Please come back and visit this page often to follow along!
In 1990 Jeffrey Pickell opened his store to house his collected books, comic books, baseball cards, and other collectibles. The store was first located on State Street, then on N. Fourth Avenue. Pickell retired and closed the store in 2017, but it continues to have an online presence.
Dawn Treader has been selling used books, including rare and antiquarian books, maps, and prints, for over 40 years. Bill Gilmore started Bill’s Bindery on S. Fifth Avenue, before opening Dawn Treader, named for a ship in C.S. Lewis’s Narnia series. The store was purchased in 2022 by manager Africa Schaumann.
David Kozubei worked for Centicore books and Borders, then began selling books in the basement of Eden Foods on Maynard, before opening his own store, first on State Street, then on Liberty. He commissioned the famous bookstore mural by Richard Wolk that is displayed at State Street at Liberty.
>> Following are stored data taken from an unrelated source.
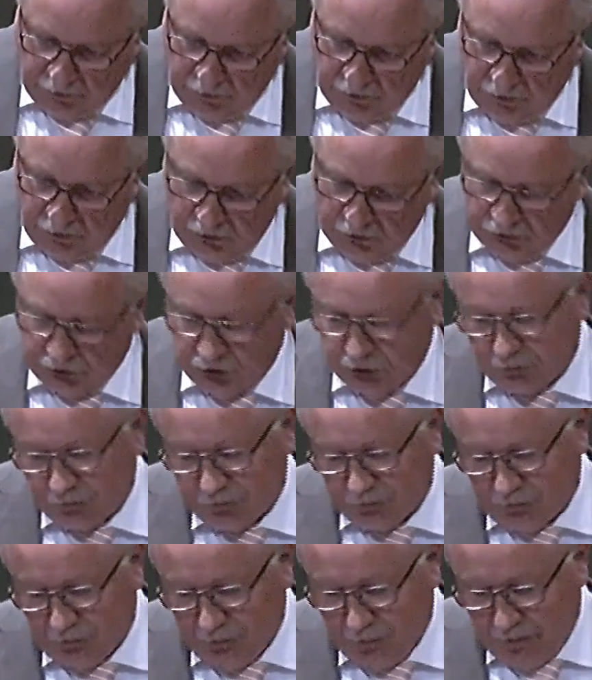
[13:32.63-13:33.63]
Und
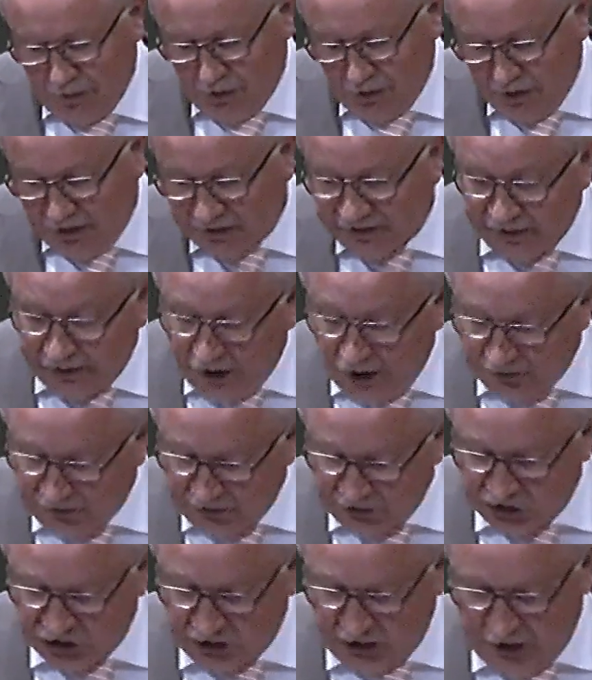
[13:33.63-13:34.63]
ich lese eine andere
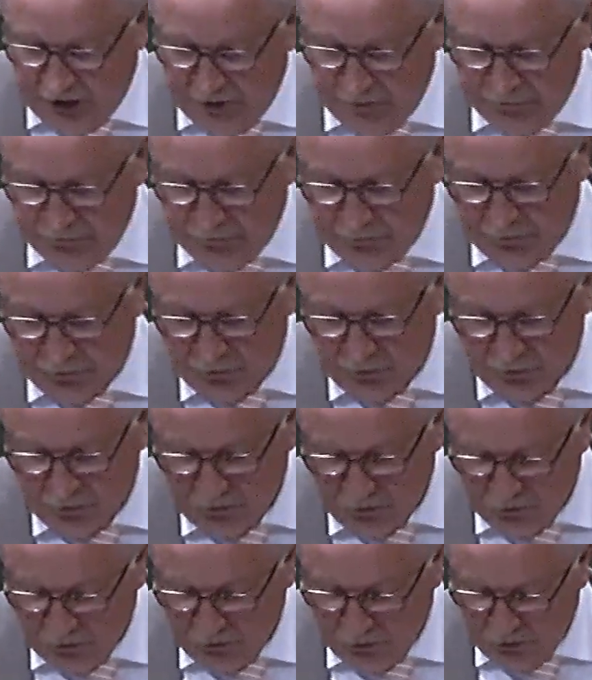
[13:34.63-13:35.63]
Stelle.
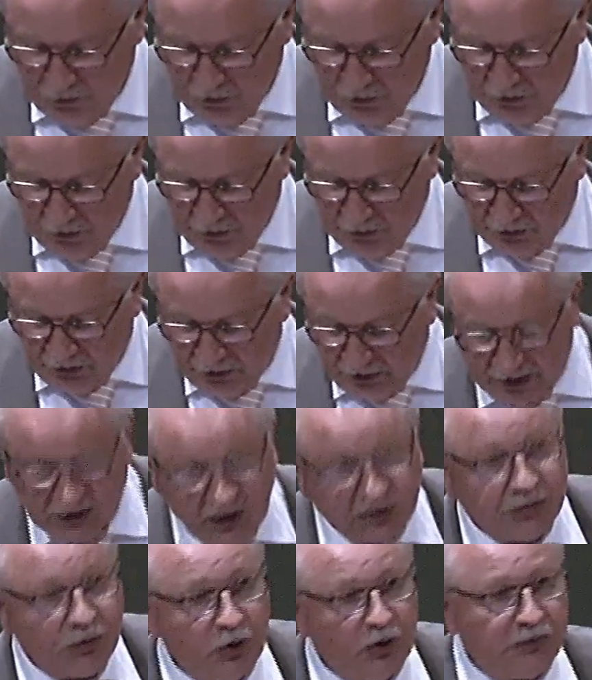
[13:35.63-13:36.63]
In Galater
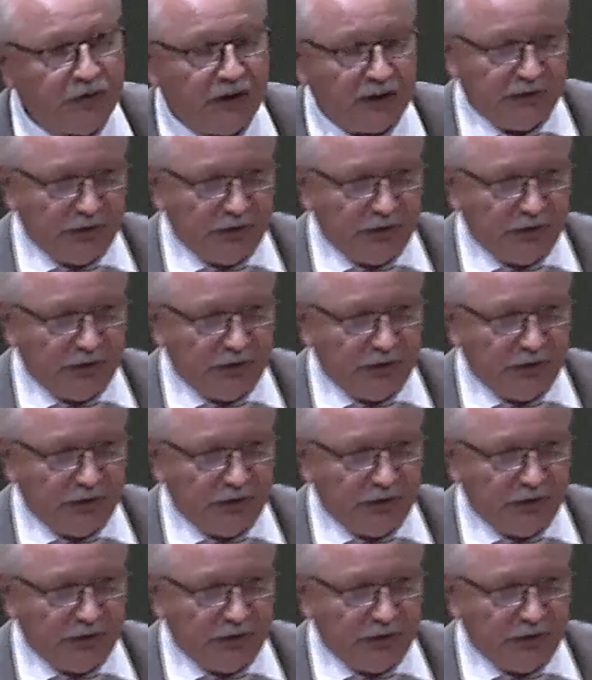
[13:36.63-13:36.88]
5, Vers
The store was sold to Ed Koster in 1983, and closed in Ann Arbor in 2011.
It continues with an online presence and plans to reopen in Ypsilanti.
Ulrich’s has been selling textbooks, school supplies, and University of Michigan merchandise since 1932. The store was opened by Fred Ulrich, then operated by the Ulrich family trust until its sale to the Follett Company in 2015. It maintained its original location at the corner of S. University and E. University for over 80 years, until construction necessitated a move down the street to S. University.
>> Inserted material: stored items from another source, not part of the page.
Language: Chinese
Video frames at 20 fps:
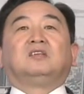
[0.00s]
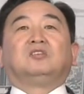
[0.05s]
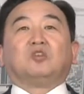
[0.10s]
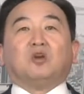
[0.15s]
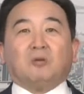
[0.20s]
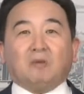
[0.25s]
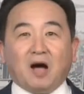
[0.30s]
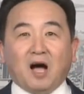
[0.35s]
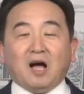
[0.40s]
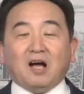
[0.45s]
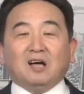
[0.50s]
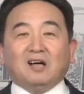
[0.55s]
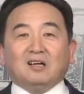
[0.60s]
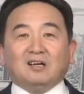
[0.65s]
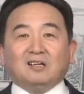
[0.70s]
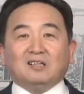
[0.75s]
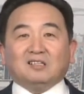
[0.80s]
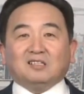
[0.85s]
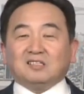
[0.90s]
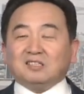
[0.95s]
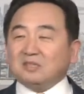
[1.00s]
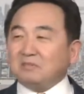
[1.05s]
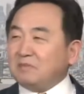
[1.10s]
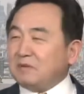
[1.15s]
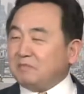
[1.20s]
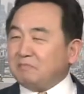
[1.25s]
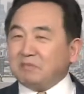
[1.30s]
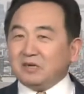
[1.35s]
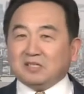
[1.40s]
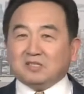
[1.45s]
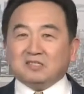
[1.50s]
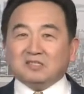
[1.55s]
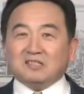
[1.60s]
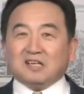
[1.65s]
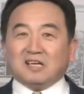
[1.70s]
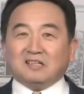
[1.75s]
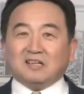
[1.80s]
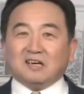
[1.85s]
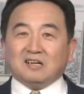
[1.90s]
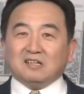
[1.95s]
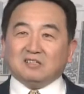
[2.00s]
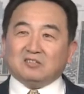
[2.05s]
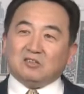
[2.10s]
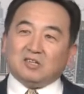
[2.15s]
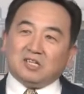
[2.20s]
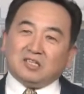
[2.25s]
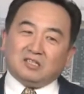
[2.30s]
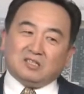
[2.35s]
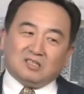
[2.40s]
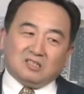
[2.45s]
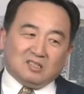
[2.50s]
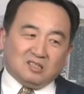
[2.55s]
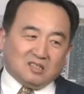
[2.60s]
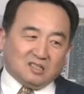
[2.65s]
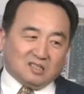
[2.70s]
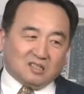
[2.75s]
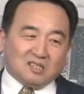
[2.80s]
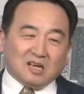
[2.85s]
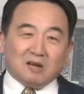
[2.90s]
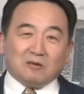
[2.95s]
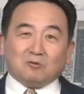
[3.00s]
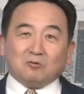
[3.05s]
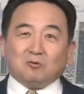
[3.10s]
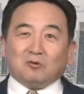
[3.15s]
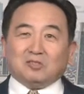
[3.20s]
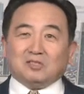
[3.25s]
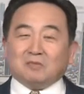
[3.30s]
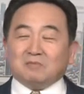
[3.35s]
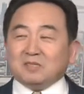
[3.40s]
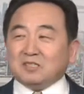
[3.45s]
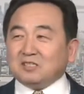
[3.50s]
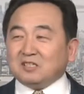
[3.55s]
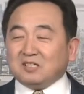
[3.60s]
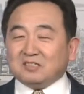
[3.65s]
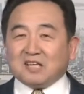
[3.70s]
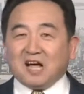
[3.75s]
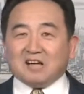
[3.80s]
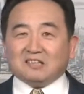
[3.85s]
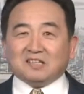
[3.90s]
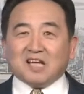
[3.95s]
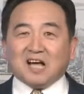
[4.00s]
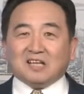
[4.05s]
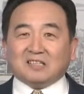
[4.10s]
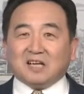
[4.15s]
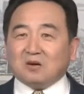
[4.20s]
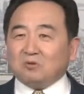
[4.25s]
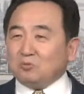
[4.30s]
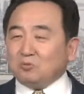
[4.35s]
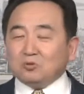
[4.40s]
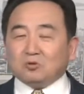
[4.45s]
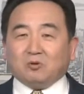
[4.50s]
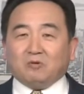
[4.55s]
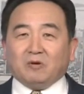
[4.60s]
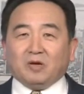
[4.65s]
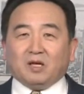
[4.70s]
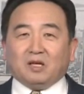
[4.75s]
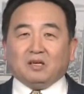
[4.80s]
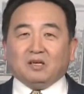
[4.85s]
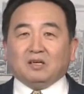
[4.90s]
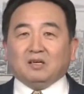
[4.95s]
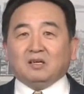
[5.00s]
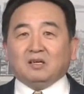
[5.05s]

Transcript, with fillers: 对吧？生命本质在那，所以什么这党那党无所谓。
Over the course of nearly a century, George Wahr and his descendants operated bookstores at several locations in Ann Arbor.
Wahr and his partners George Osius and Charles Ludlow bought out John Moore's book selling business in 1883 and began the longest bookstore operation in Ann Arbor.
The earliest book sold in Ann Arbor may have been the school books offered by James W. Allen along with a multitude of other dry goods from his cabin at the corner of Main and Huron, a site that included the founder, John Allen's cabin.